Mr. Comey was wading back into a dispute from last fall that pitted him against some of his bosses at the White House and the Justice Department and one that roiled racial tensions over confrontations between police officers and minorities.
. . .
Mr. Comey’s remarks were prompted by a private briefing he received on Wednesday about rising crime rates in more than 40 cities during the first quarter of 2016.
He said the new statistics, which have not been made public, showed a significant jump in murder rates in many cities. The numbers rose even more quickly than last year, Mr. Comey said. In 2015, rising murder tallies in Washington, Baltimore, Milwaukee, St. Louis and other cities made national news.
The New York Times says Comey's statements have "roiled" racial tensions? It was more the White House that "roiled racial tensions" through its clear sympathy with the Ferguson rioters, even though the shooting of a black teen by a white police officer that triggered the riots was deemed justified by a grand jury.
When it comes to criminal justice, the Obama administration's underlying theme seems to be that if members of a minority go to prison, it is because we live in a racist society, not because they gave broken the law.

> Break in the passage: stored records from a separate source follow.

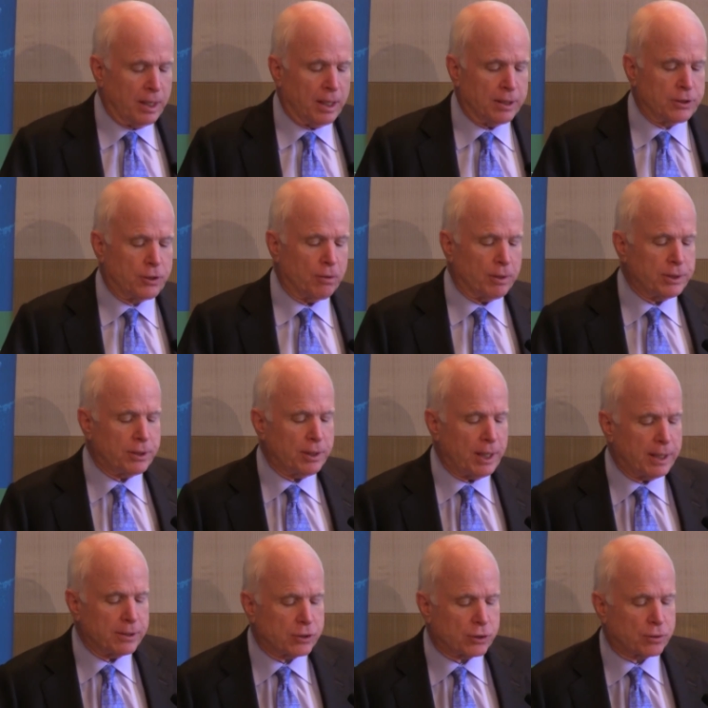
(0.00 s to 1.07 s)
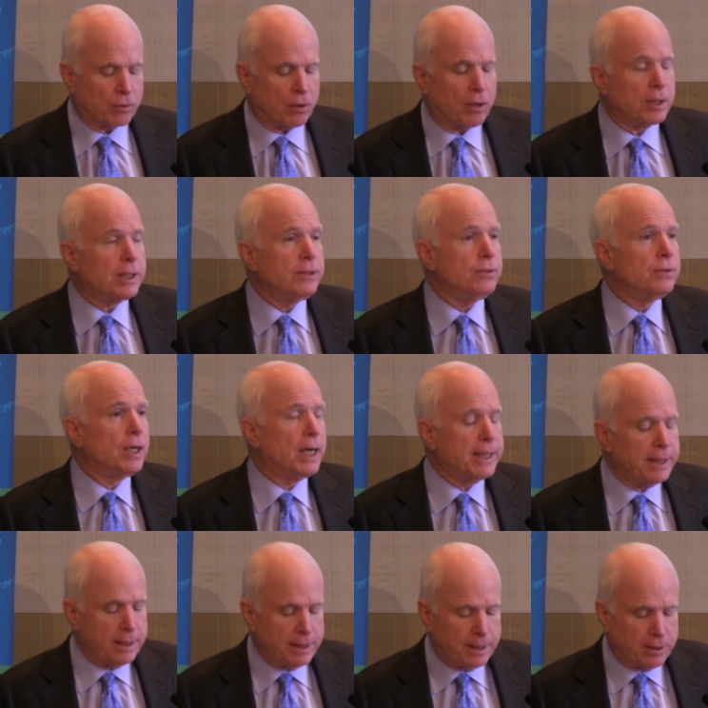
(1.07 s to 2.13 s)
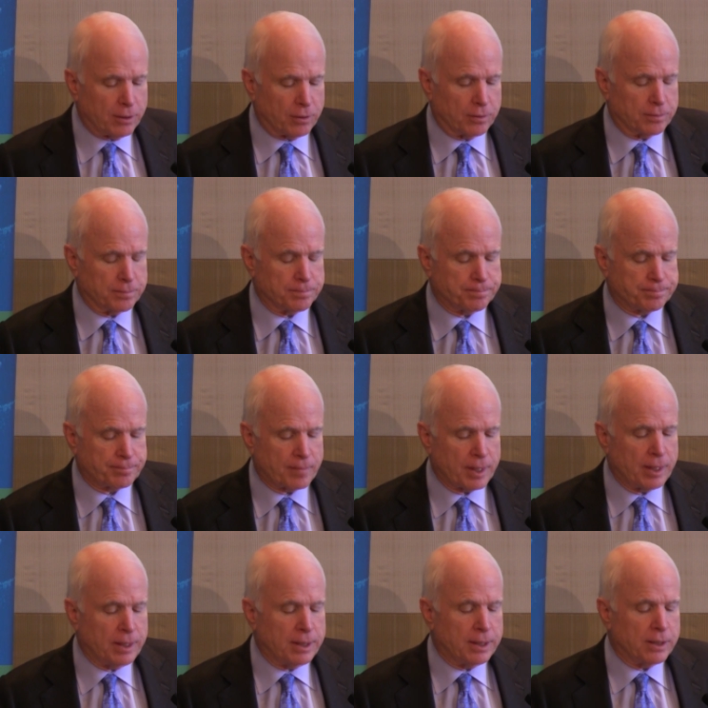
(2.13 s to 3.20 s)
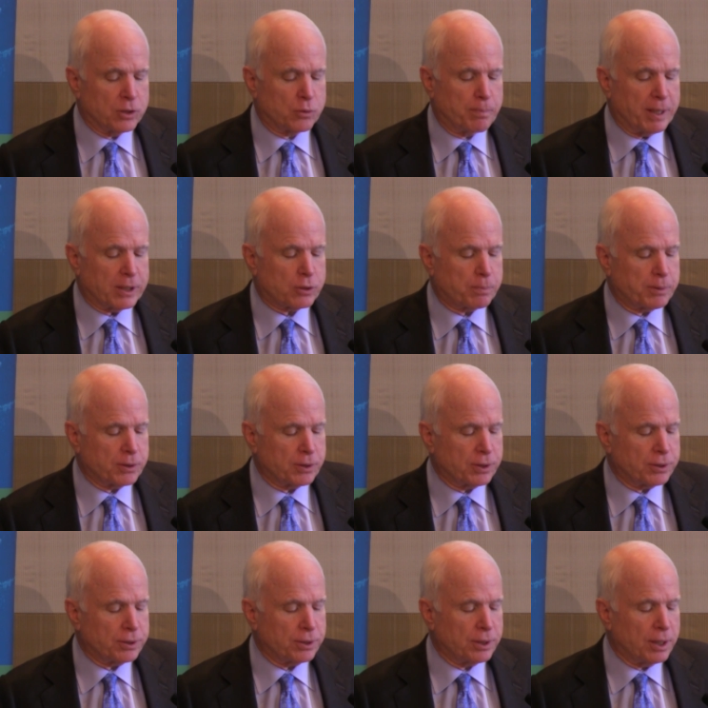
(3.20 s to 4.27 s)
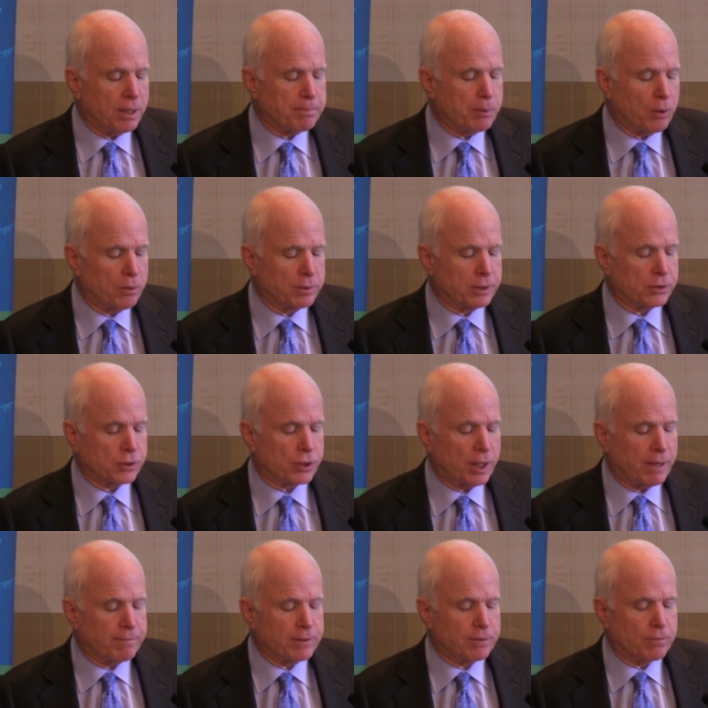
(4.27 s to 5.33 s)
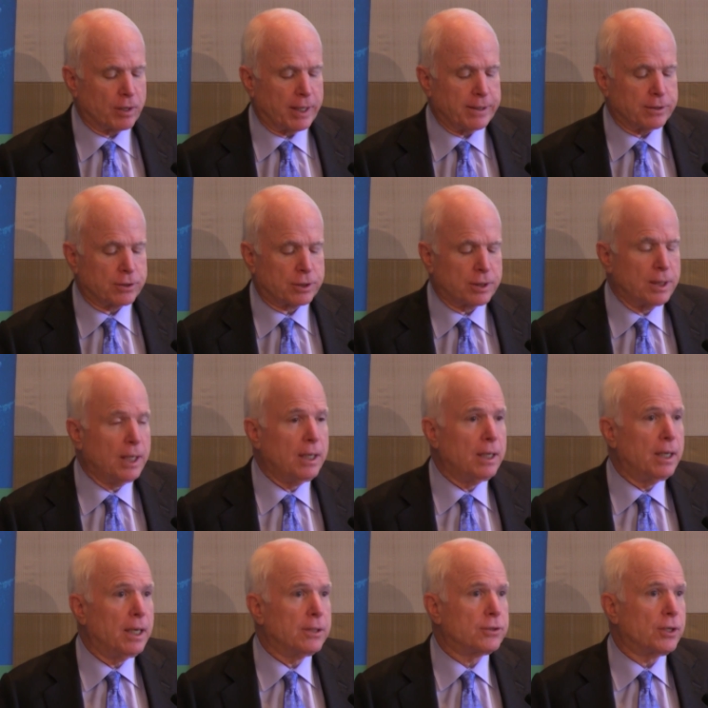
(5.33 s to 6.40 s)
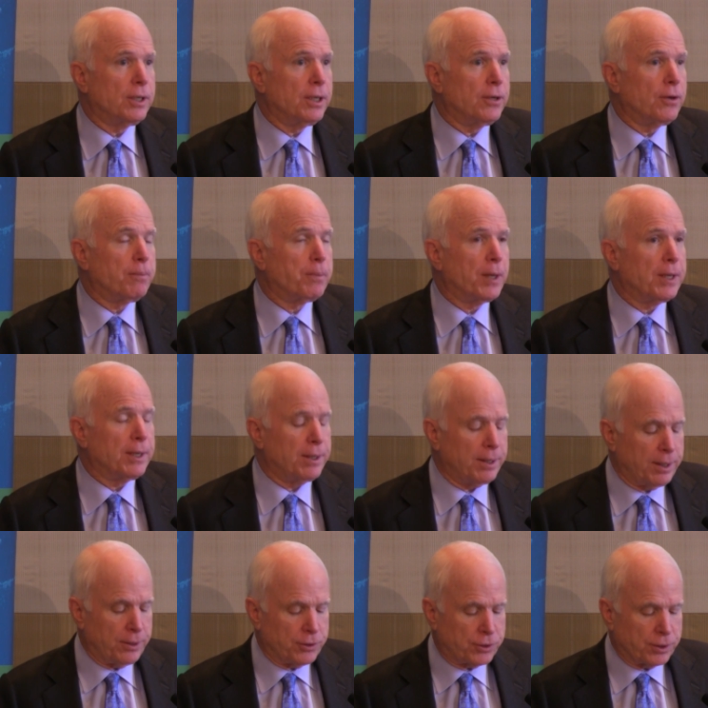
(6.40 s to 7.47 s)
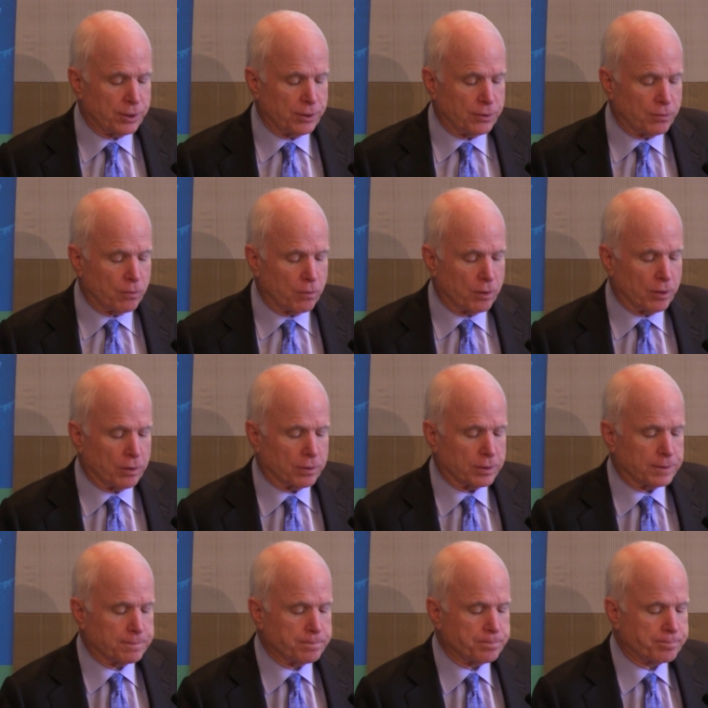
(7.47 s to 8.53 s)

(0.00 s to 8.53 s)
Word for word: A Georgia that is strong and united at home is best positioned to uphold its sovereign rights as an independent nation in the world.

This very view taints those who uphold the law as racist.
This view has also made a dangerous but necessary job–policing–less respected and more dangerous. Ironically, it's people who live in low-income neighborhoods, where the police are badly needed, who suffer most consistently.

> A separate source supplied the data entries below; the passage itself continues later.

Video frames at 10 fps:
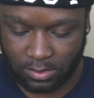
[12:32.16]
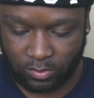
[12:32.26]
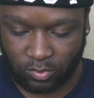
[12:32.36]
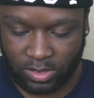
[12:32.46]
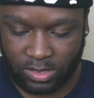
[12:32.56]

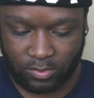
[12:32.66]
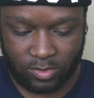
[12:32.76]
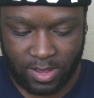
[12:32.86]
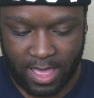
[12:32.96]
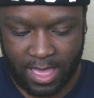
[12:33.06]
We
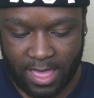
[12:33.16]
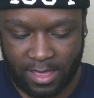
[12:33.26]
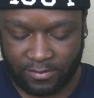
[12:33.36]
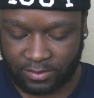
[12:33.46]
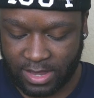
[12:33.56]
will
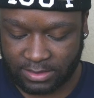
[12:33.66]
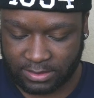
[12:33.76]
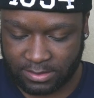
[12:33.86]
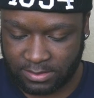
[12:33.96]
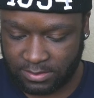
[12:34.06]
have
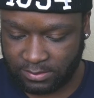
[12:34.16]
Costco.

David French at National Review Online comments:
Yes, crime is a complicated, hard issue, but right now law enforcement is besieged by a movement that casts police as collection of racist villains, excuses the violence of high-crime communities, and does so on the basis of a series of monstrous (and now well-known) lies. Given the horrifying and increasing death toll in many of our nation’s cities, Black Lives Matter may be the most inaccurately named political movement in modern political history. Comey is raising the difficult questions. Will the Left have the courage to seek honest answers?